Memorial Day, 2012: I came from the greatest generation. | Eastern North Carolina Now

    Publisher's Note: This article originally appeared in the Beaufort Observer.

    Memorial Day will be a time of reflection for many who lost loved ones. I served a short time on active duty with the Army and then a six year commitment with National Guard. My good luck was that I served between the Korean War and The Vietnam War. But the war that most affected my life was World War II.

    I can remember at six years old hearing the report of the bombing of Pearl Harbor and then a few months later a group of Army men showed up at our General Store. My dad had a telephone that tied into the Washington NC office and that may have been the catalyst of their arrival.

    They asked my Dad, Jesse Cayton, if they could put an Observation Post in our front yard beside the store. Without hesitation he said yes. Then they asked my mother, Hallene Cayton if she would be the chief observer. Without hesitation she said yes.

    The 12 x 12 building was built with no insulation and a tar-paper shed room and no compensation to my Dad. We were at war.

    The telephone was a crank phone on the wall that was converted to reach Norfolk Va. for reporting all visible aircraft that we could see. Hallene was to recruit volunteers to man the post 24-7. Many times the volunteers did not show up and she would take their shift day or night. This was to be a temporary assignment but it lasted until the end of the war. Hallene almost ruined her health from lack of sleep.

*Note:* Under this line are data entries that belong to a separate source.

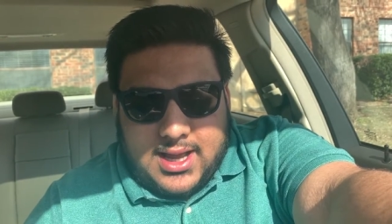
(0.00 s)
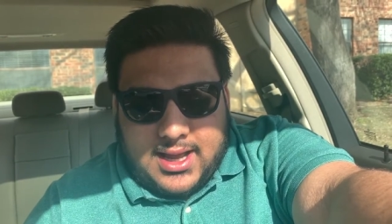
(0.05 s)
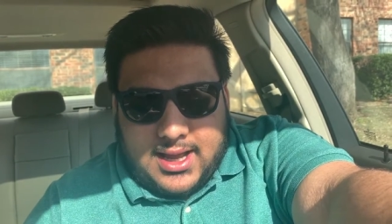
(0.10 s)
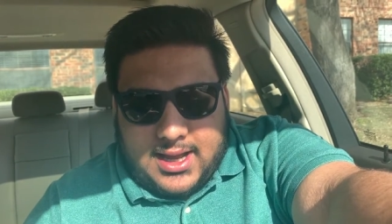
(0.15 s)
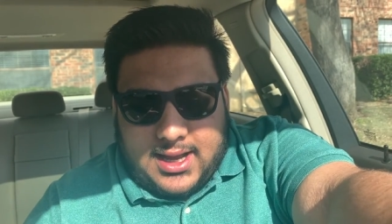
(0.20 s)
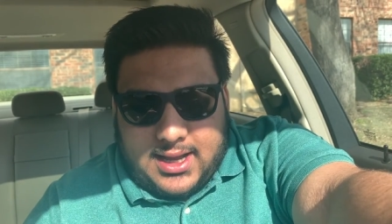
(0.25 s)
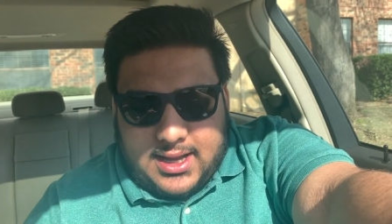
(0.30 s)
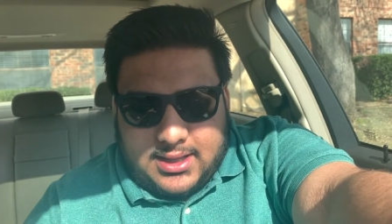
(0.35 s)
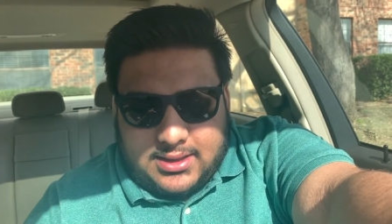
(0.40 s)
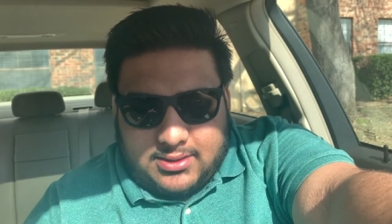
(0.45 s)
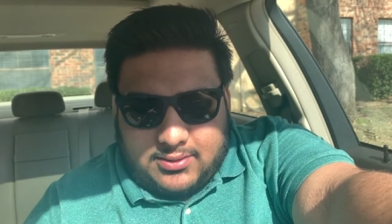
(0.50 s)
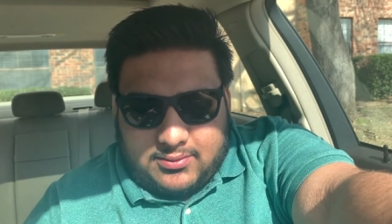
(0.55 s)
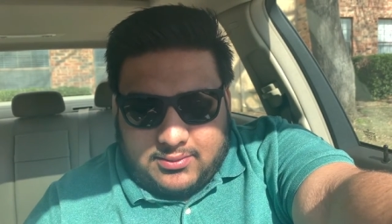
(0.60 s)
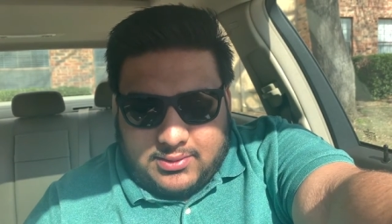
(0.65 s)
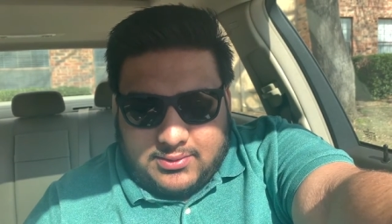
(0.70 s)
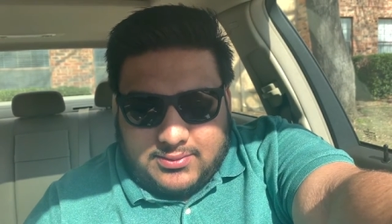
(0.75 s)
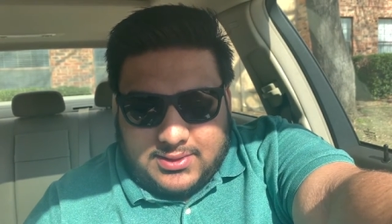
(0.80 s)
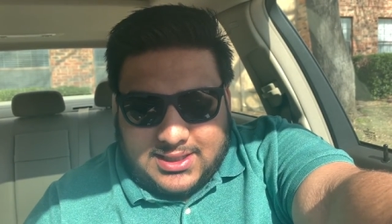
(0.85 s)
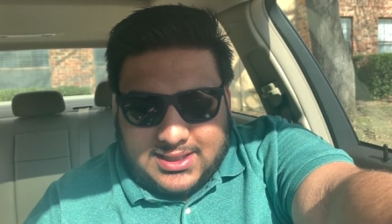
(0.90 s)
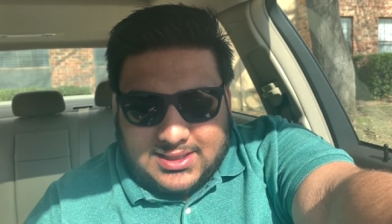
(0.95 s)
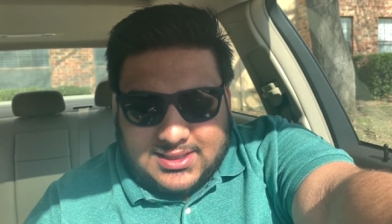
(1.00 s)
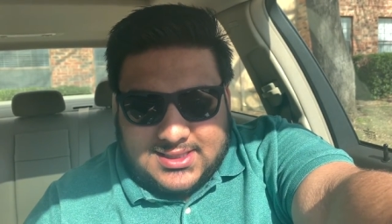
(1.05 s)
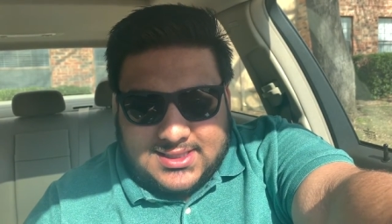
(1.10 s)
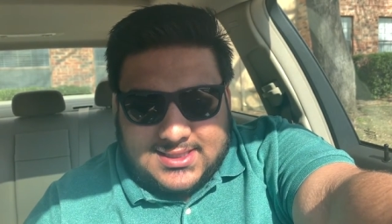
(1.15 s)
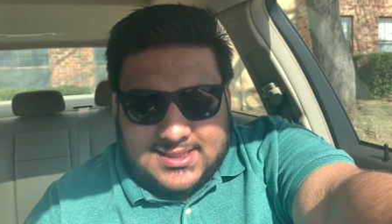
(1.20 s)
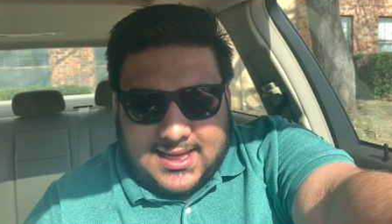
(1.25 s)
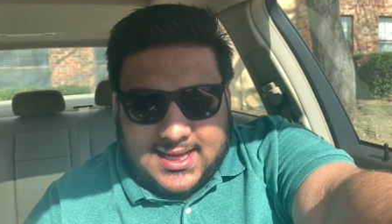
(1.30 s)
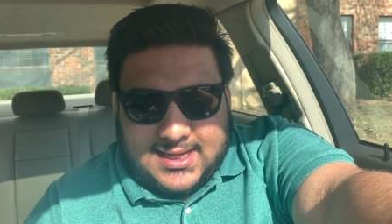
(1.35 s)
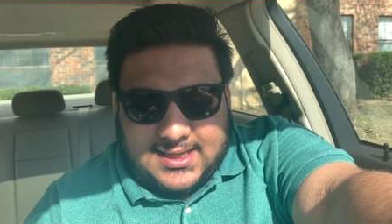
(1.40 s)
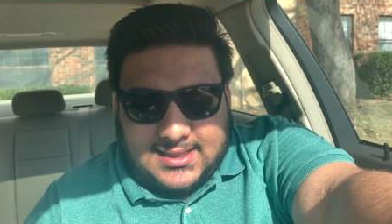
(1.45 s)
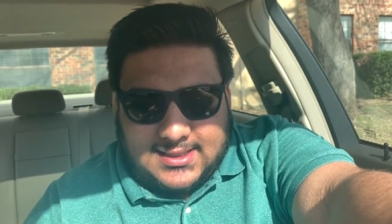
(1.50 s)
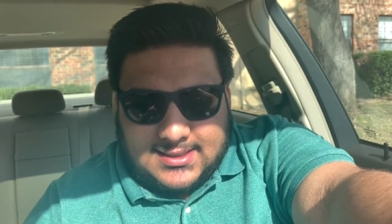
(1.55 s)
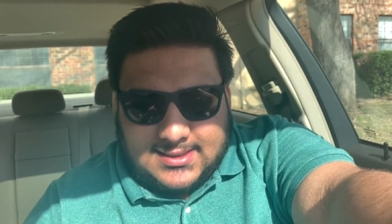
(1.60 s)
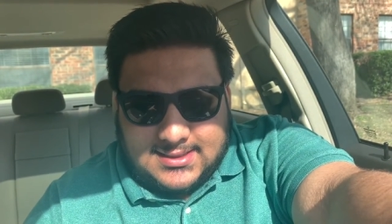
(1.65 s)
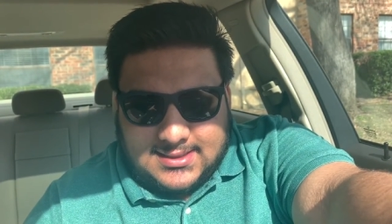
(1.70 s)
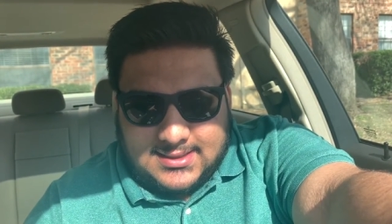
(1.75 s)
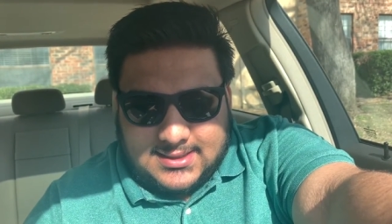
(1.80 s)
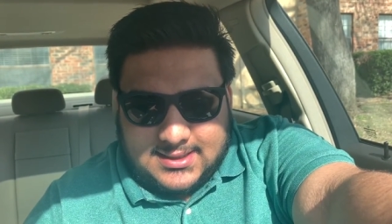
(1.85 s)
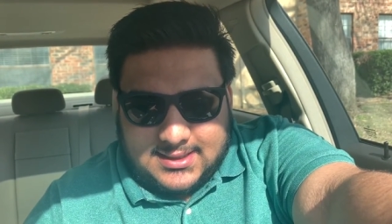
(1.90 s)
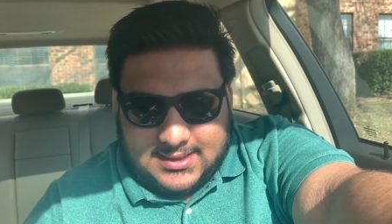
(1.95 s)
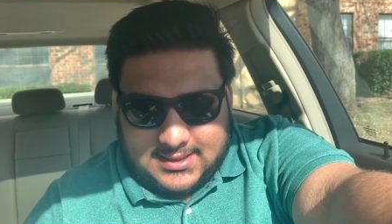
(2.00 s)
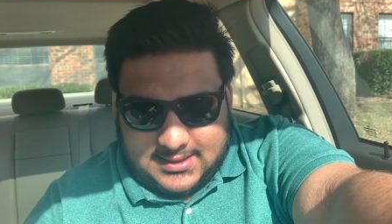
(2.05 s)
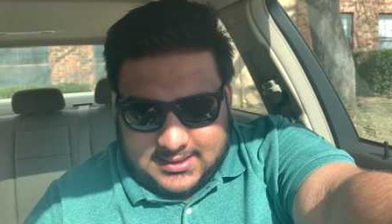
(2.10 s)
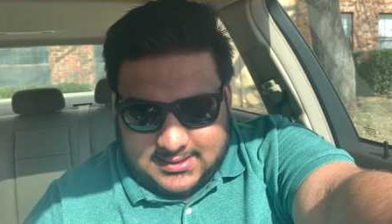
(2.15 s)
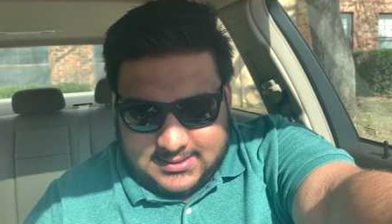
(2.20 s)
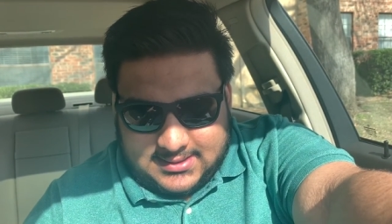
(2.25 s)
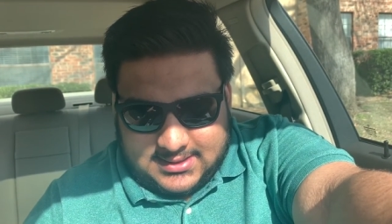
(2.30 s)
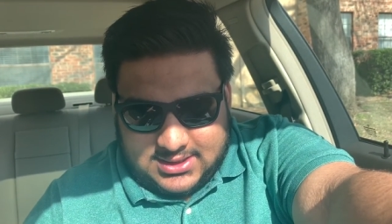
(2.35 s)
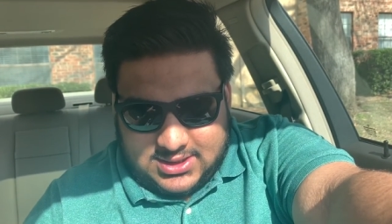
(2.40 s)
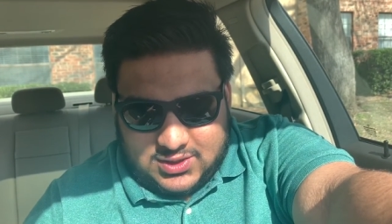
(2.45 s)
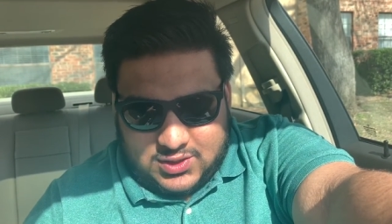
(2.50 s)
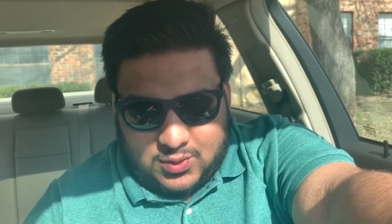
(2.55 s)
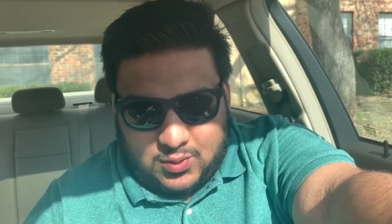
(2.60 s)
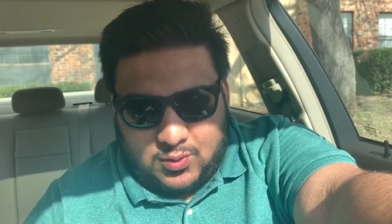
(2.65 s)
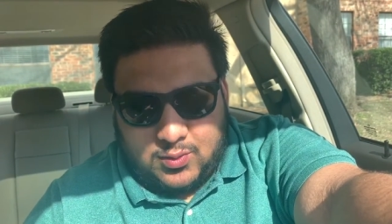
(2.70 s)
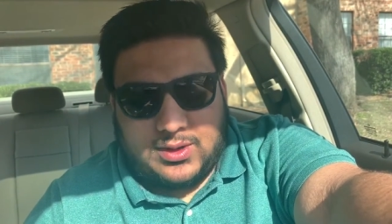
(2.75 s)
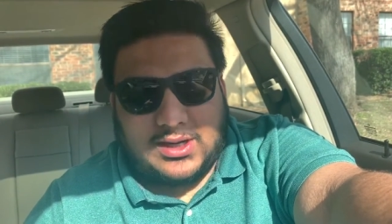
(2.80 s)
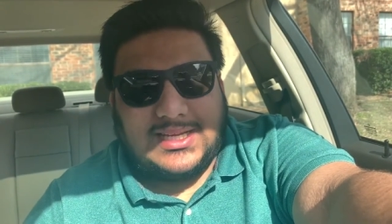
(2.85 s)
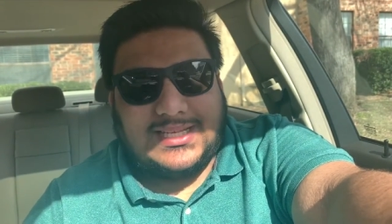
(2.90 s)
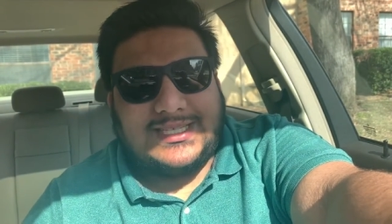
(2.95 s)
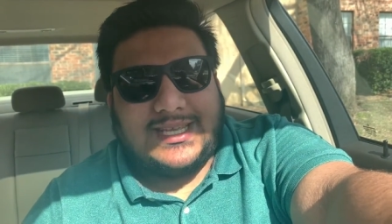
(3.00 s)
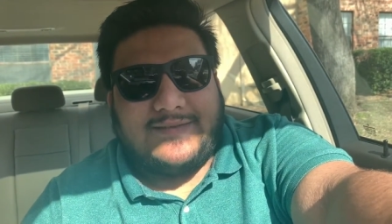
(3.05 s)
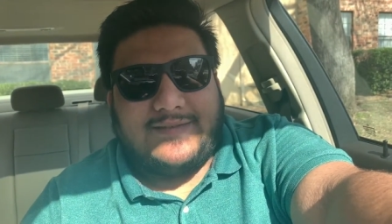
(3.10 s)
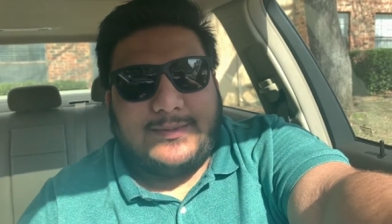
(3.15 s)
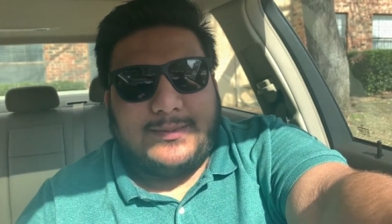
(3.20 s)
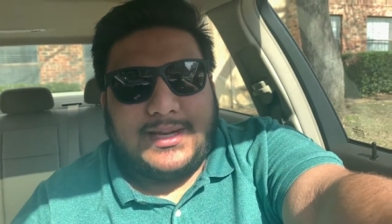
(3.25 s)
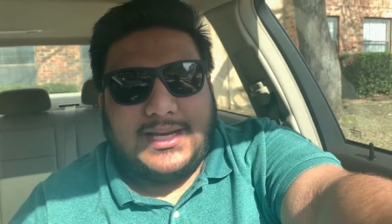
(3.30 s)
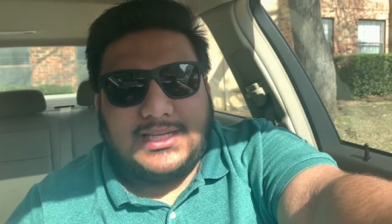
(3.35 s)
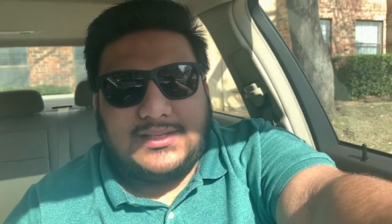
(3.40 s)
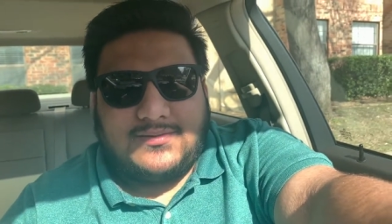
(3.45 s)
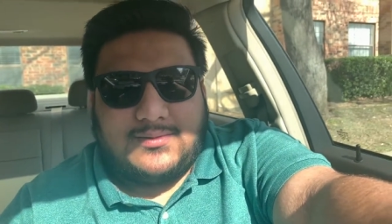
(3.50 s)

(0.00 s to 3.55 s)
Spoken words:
the route is set. It is 27 minutes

    She carried me to class with her to learn the silhouettes of all flying aircraft. By age seven I could identify all that flew and I felt that I was in the Army.

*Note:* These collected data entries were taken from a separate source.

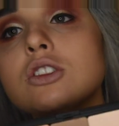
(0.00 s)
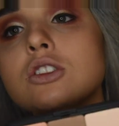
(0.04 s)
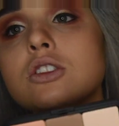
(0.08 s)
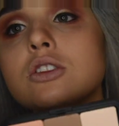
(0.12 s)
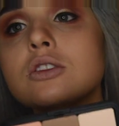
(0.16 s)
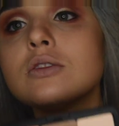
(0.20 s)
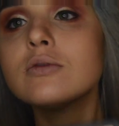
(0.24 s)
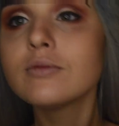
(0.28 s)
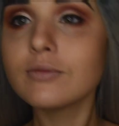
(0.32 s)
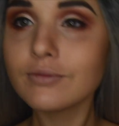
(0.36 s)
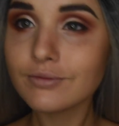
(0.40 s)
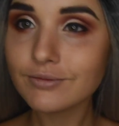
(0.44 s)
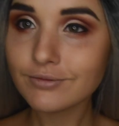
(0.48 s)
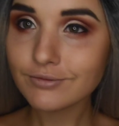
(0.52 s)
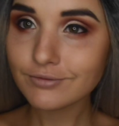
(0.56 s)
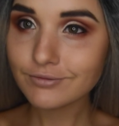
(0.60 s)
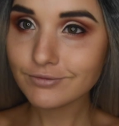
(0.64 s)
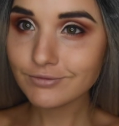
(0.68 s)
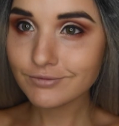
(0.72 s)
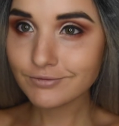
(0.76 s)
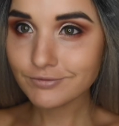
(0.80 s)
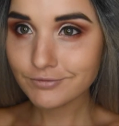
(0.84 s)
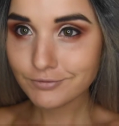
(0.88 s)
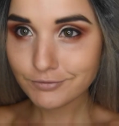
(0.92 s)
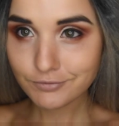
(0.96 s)

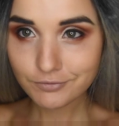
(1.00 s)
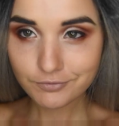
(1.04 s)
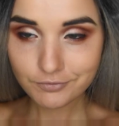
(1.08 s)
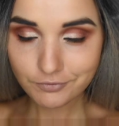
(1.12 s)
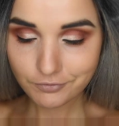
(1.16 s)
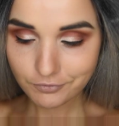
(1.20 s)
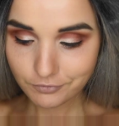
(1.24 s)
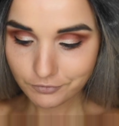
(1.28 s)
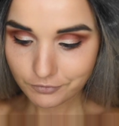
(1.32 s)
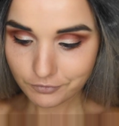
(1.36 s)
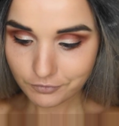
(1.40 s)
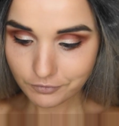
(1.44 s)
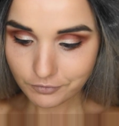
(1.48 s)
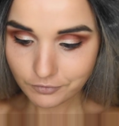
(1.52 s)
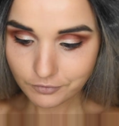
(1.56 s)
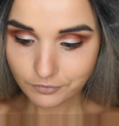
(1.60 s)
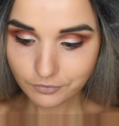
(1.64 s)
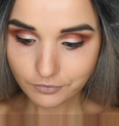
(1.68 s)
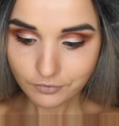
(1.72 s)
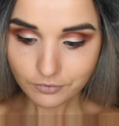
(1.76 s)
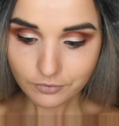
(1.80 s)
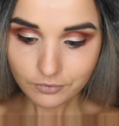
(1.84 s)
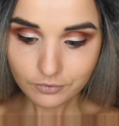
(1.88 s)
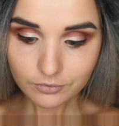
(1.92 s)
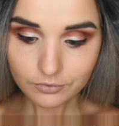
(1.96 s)
Makeupforever.
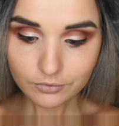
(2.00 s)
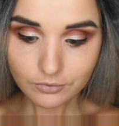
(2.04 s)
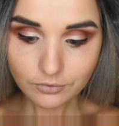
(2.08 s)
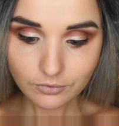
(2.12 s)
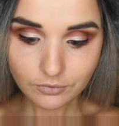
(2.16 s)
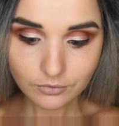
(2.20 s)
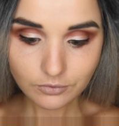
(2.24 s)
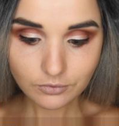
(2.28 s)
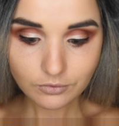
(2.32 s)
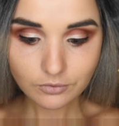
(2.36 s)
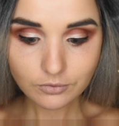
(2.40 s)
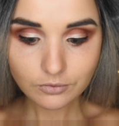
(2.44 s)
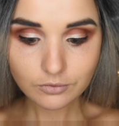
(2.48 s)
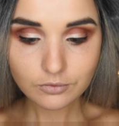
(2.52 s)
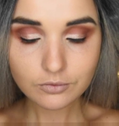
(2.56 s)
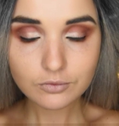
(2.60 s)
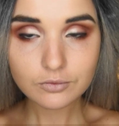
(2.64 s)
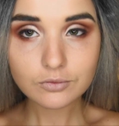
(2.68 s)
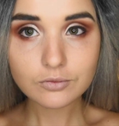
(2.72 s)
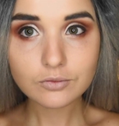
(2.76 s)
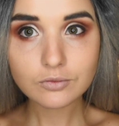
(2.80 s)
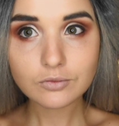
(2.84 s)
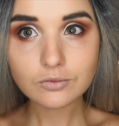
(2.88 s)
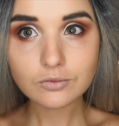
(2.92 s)
I received the product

    Because we had the only phone for several miles around us many of the young men from Blounts Creek would give our phone number when filling out their contact information on entering active duty by way of the Draft. MIA and death messages came to Western Union in Washington NC. The office would call our number and deliver the message by phone and then hold the hard-copy for pick-up in town. Mother would go to the families, sometimes in the middle of the night and deliver the message. Usually she stayed until morning or spent a long time with the family to help them through it.

    Tires, shoes, sugar, lard and many food products were rationed and required a Ration Stamp to purchase. To conserve material most product came to us in bulk like one hundred pound bags of beans, one hundred pound bags of sugar and fifty pound stands of lard. We would get up at 5:00 am in the morning to weigh and package so the store could open at 7:00am until 9:00pm to distribute products according to the customer's Ration Stamp.

    We saved tin foil and bought savings stamps at ten and twenty five cents and war bonds at twenty five dollars to support the war effort. Red Cross donation boxes were placed in every public place and the collection box was always passed at the movie theater. We were at war.

    There was no television so our visuals of the war were news-reels at the theater. Life magazine had photos and I remember the cartoons in the news paper from Bill Malden. But most of all I remember waiting for letters from my cousins and friends from Blounts Creek letting us know they were alright.

    I remember the death message for Kenneth Paul my mother's best friend's brother and the MIA message for Cleave Cox who later turned up alive but badly wounded and the return of my older friend Red Chandler and Cousin Bunk Jones who had fought across the Philippine Islands.

    I guess I really remember that we were all together for a common cause. We had been attacked and we were Americans out to save our United States. We (all of us) were at war.